SEM VALOR

Vi um corpo... Sim, já não era mais que um corpo. Há pouco tempo não o era, aliás, há pouquíssimo tempo passara a essa condição. Impressionou-me a alvura de sua tez, clara a confundir-se aos lençóis brancos do leito. Imóvel agora estava aquele corpo e do aparelho sobre o leito, sem imagens, tonitruava um som agudo e contínuo, muito intenso.

Senti um cheiro forte no ar, um mau cheiro vindo daquele corpo sem luz e que nos últimos minutos teve o peito quase esmagado por fortes mãos enluvadas, tentando prolongar-lhe a vida. Fiquei parado. Atônito, o meu pensar transferiu - me para setenta ou mais anos atrás. Possivelmente a jovem agora se iniciando moçoila via-se intumescendo os seios. Tempos depois esses seios seriam desejados e mostrados ao primeiro par. Carícias após estariam amamentando o primogênito e a esse lhe seguiriam mais quantos. Hoje só restara uma pequena mancha desses seios desnudos em um leito branco.

Aqueles fios de algodão em sua cabeça, curtos e ralos, outrora devem ter sido fartos. Claros, negros, castanhos...

Voltei ao ambiente real quando comecei a ouvir um choro inicialmente contido, depois forte choro que em segundos formava-se um coro de sons. Ais, soluços e gemidos me tamborilaram os ouvidos.

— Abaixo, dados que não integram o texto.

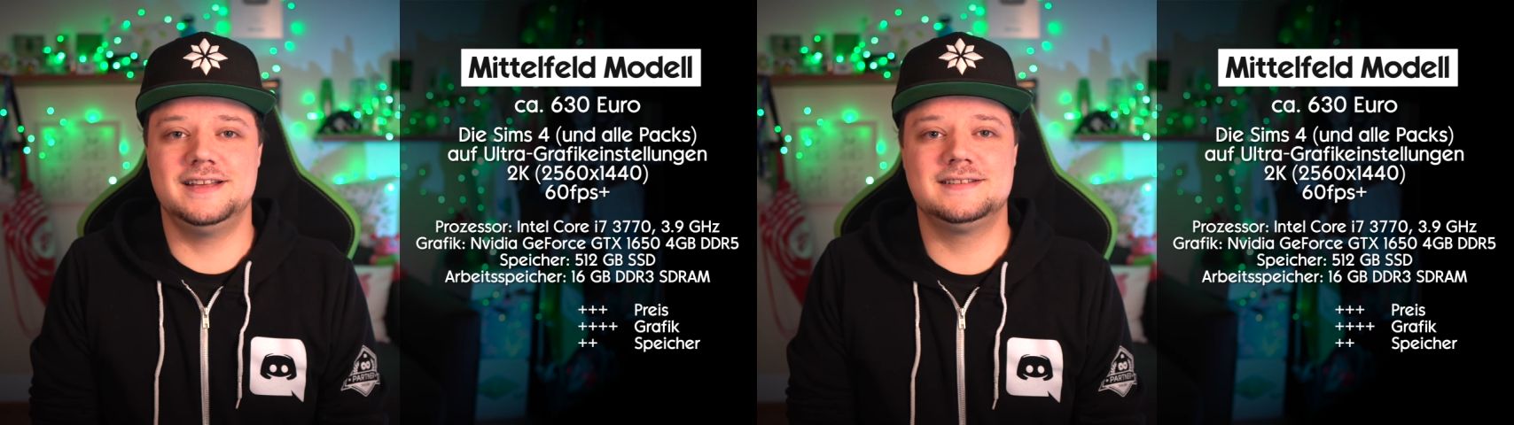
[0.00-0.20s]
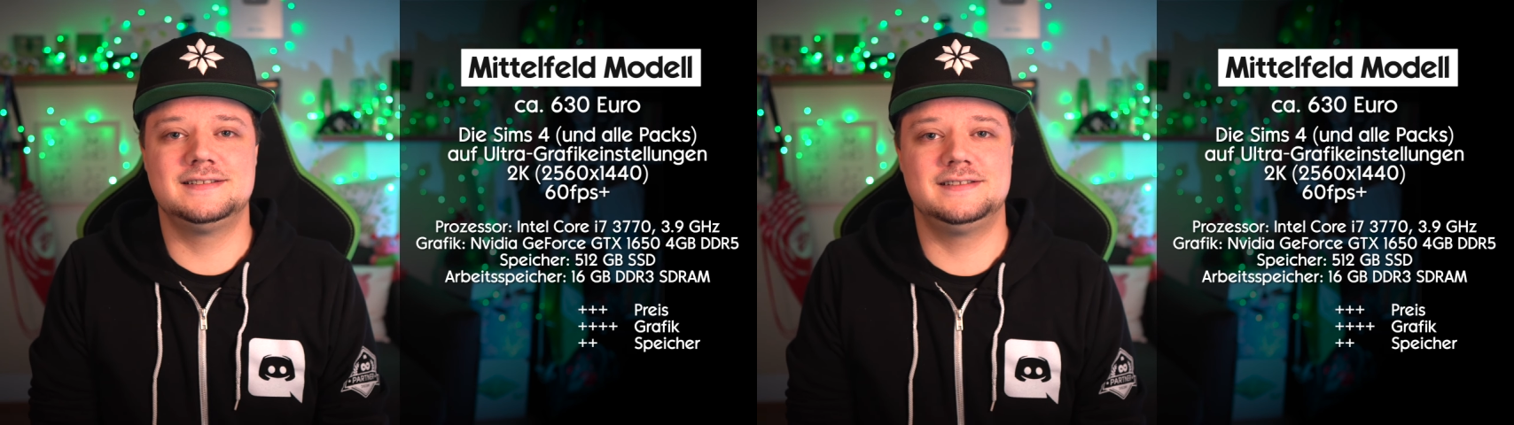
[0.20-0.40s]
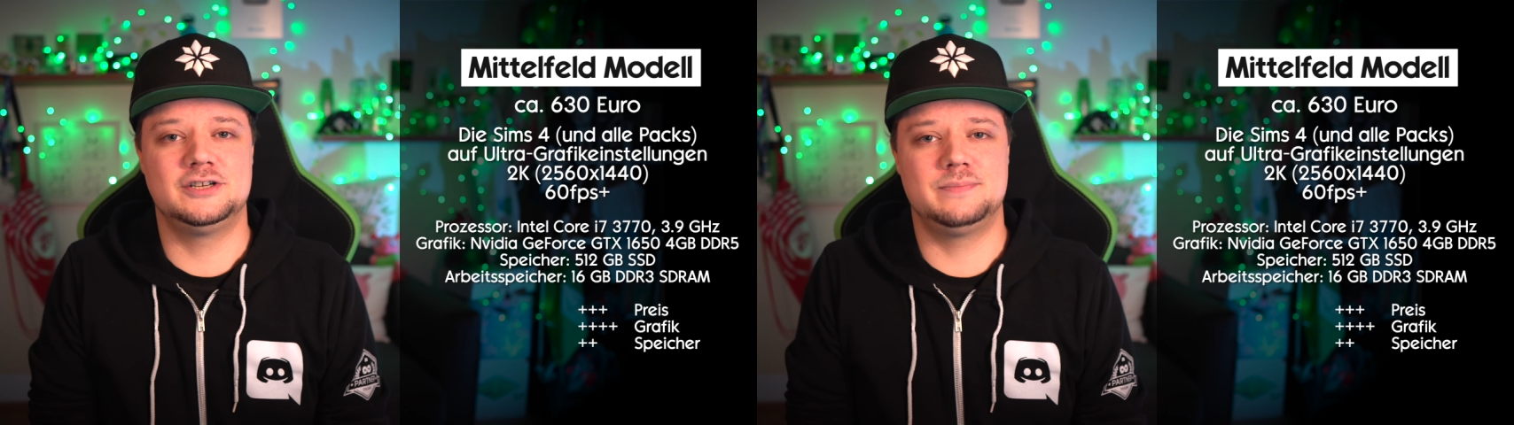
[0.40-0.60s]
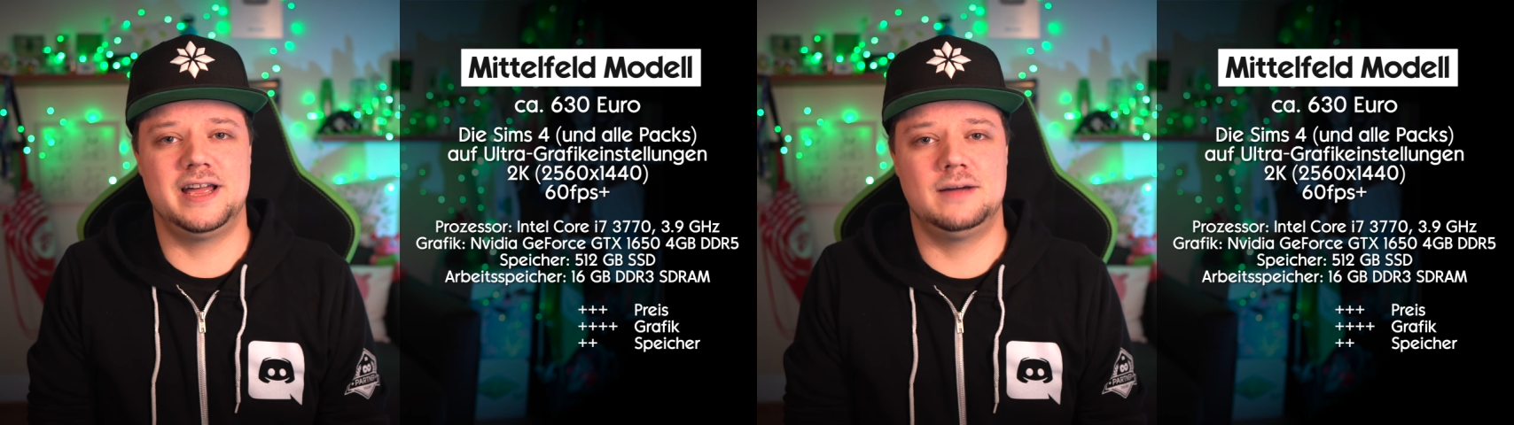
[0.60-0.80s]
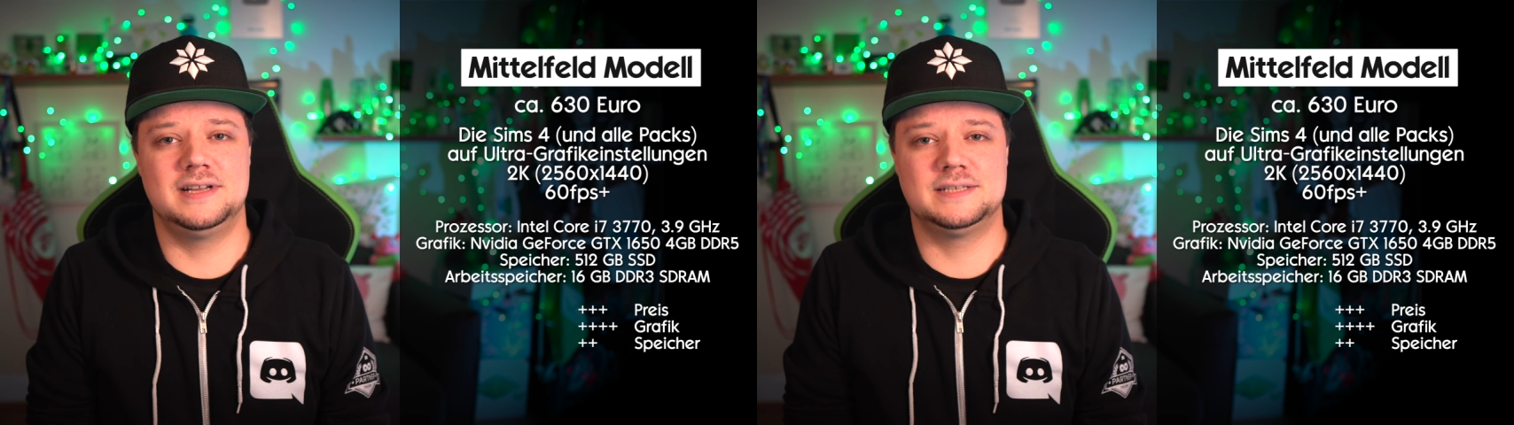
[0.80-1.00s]

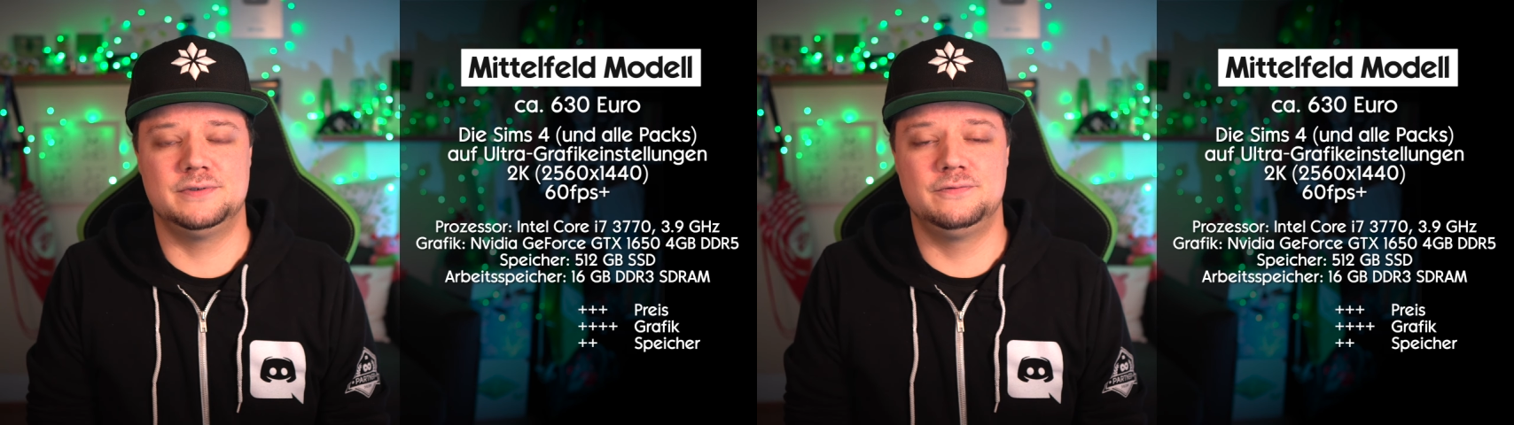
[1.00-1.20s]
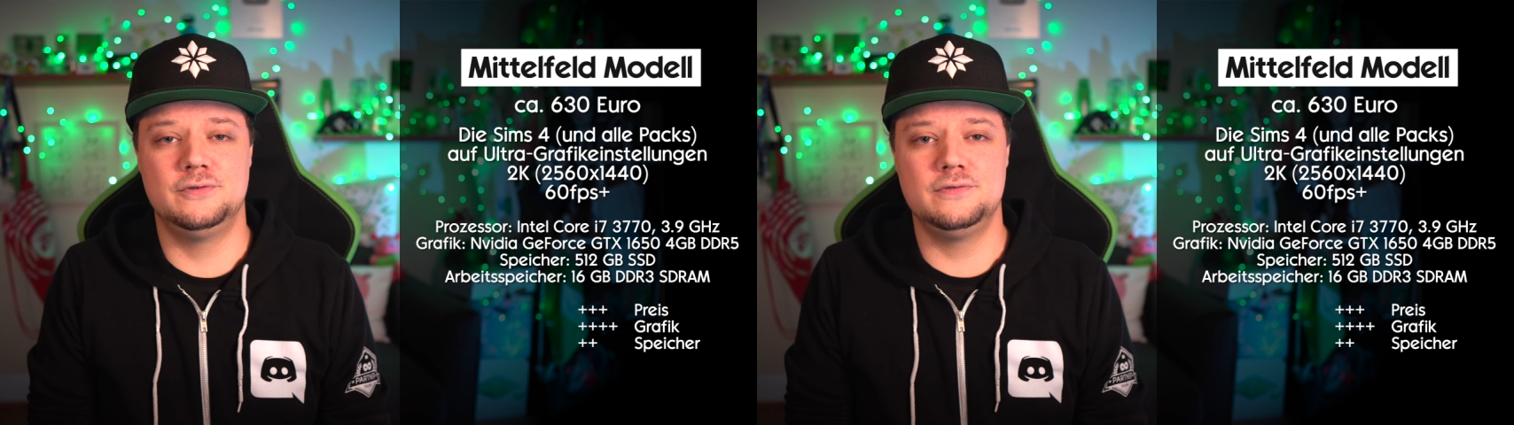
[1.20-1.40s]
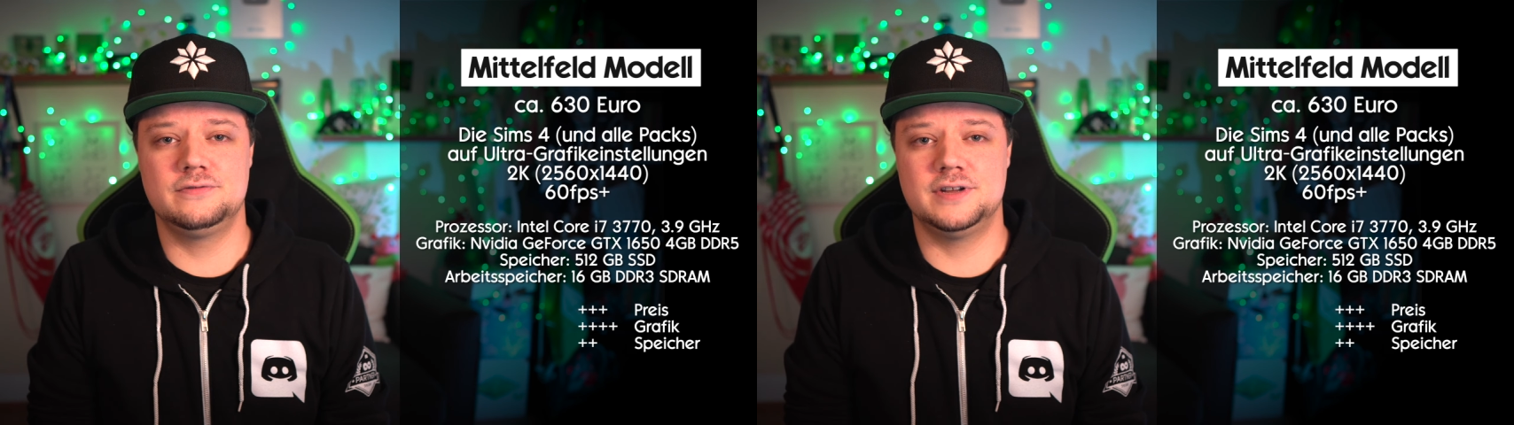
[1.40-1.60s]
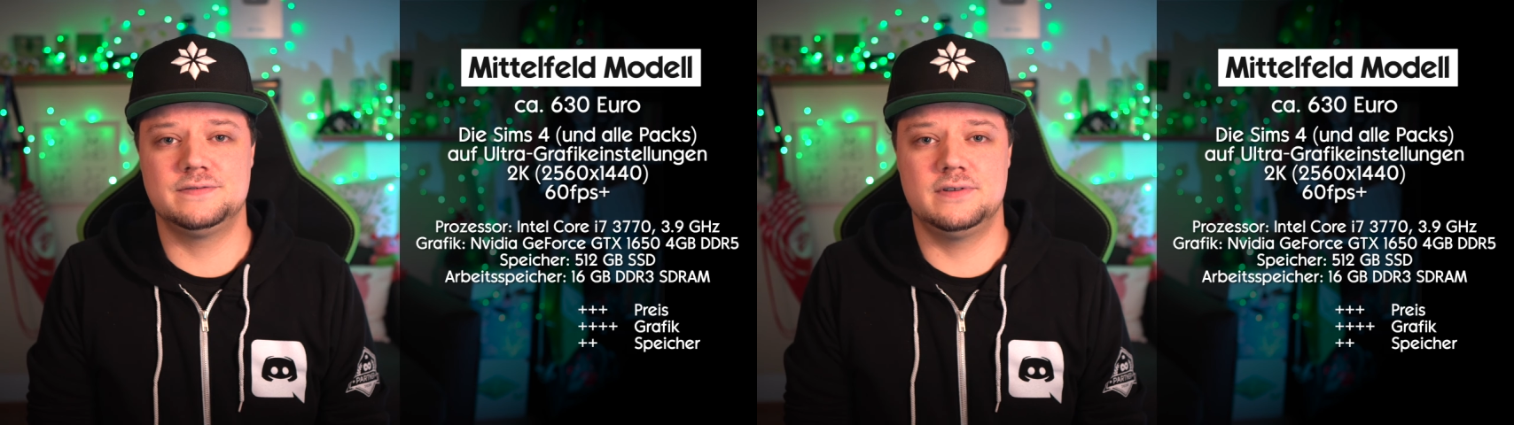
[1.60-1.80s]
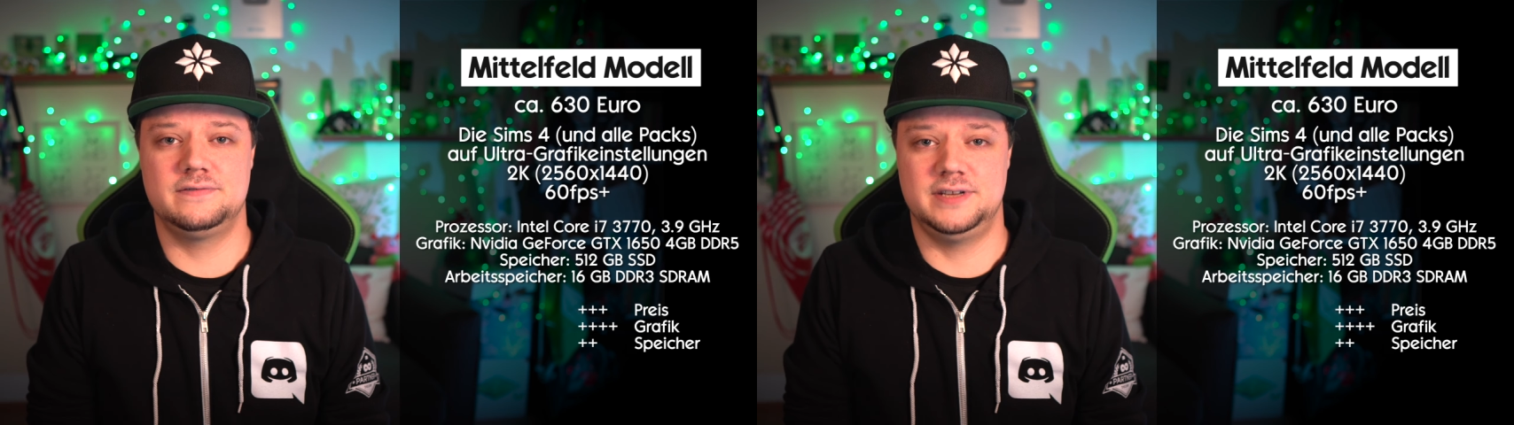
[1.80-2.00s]
SSD-Speicherplatz mit
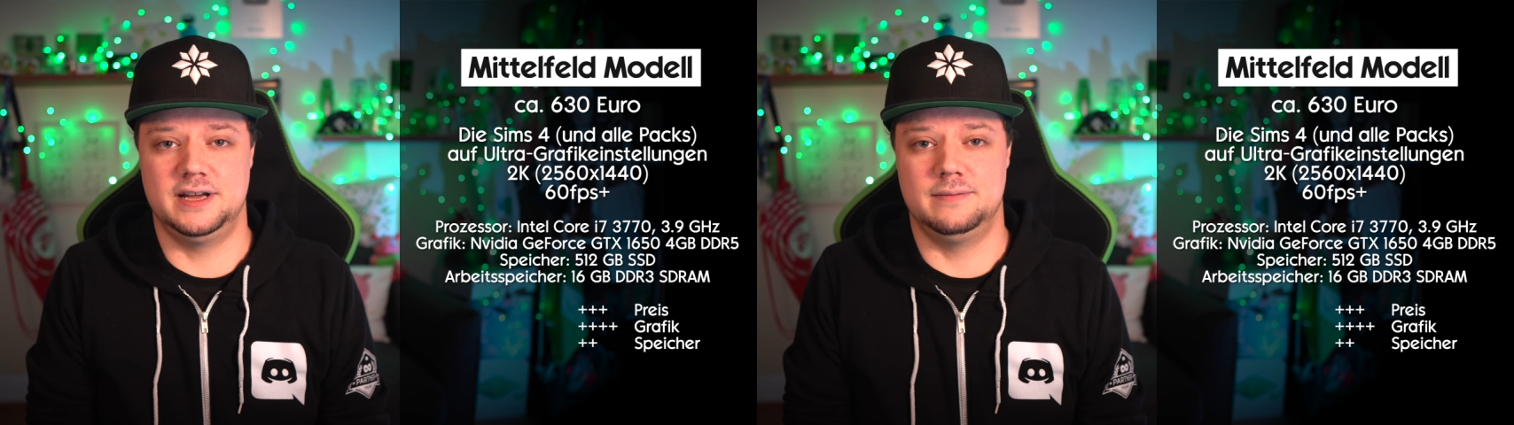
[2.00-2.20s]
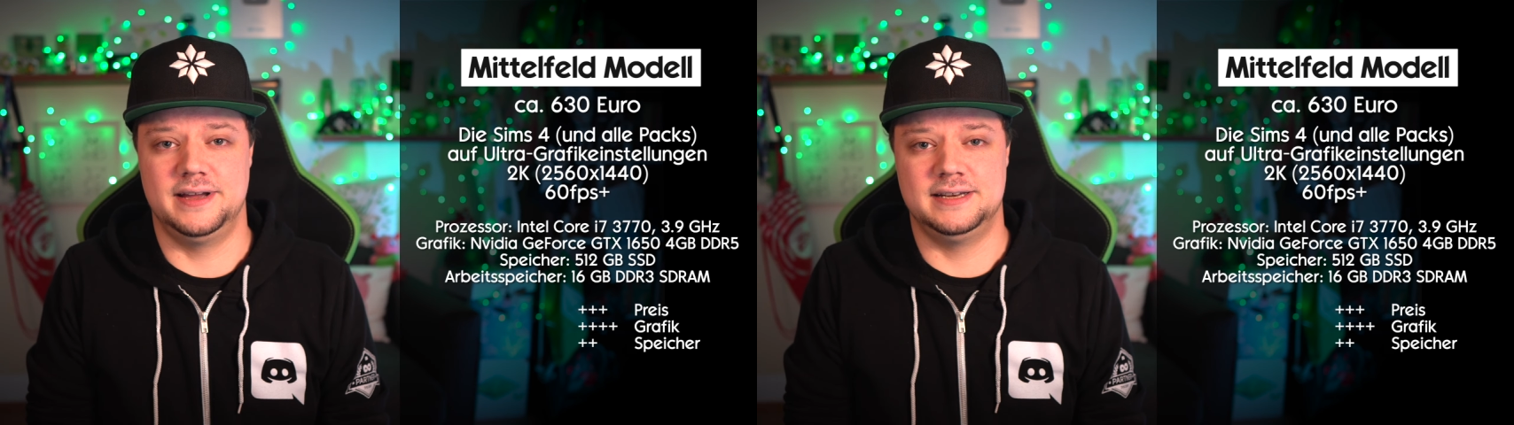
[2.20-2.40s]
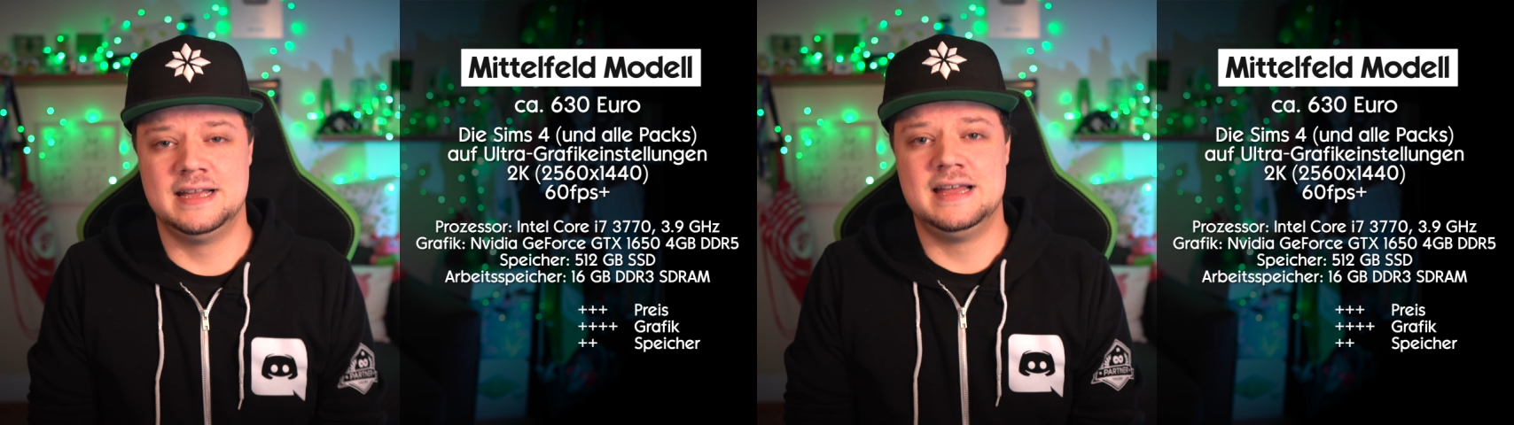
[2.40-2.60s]
512 GB.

Formava-se em frente ao homem de branco o grupo choroso e passaram a escuta - lo atentamente sobre porque foram inúteis os procedimentos. Não dava mais para ser, foi-se com o tempo.

Todos, confortados, agora trocavam palavras de consolo e me chegou aos tímpanos o som das perguntas mais repetidas; onde faremos o velório e o enterro quando será. Saíram da sala discutindo esses assuntos agora mais importantes. O corpo ficara lá. Pálido.

De repente observei barulhos que sugeriam movimentos no leito. Corri para a cortina e me deixei observar os procedimentos das enfermeiras que giravam o corpo; de um lado, do outro, em decúbitos, envolvendo-o ao final num branco lençol.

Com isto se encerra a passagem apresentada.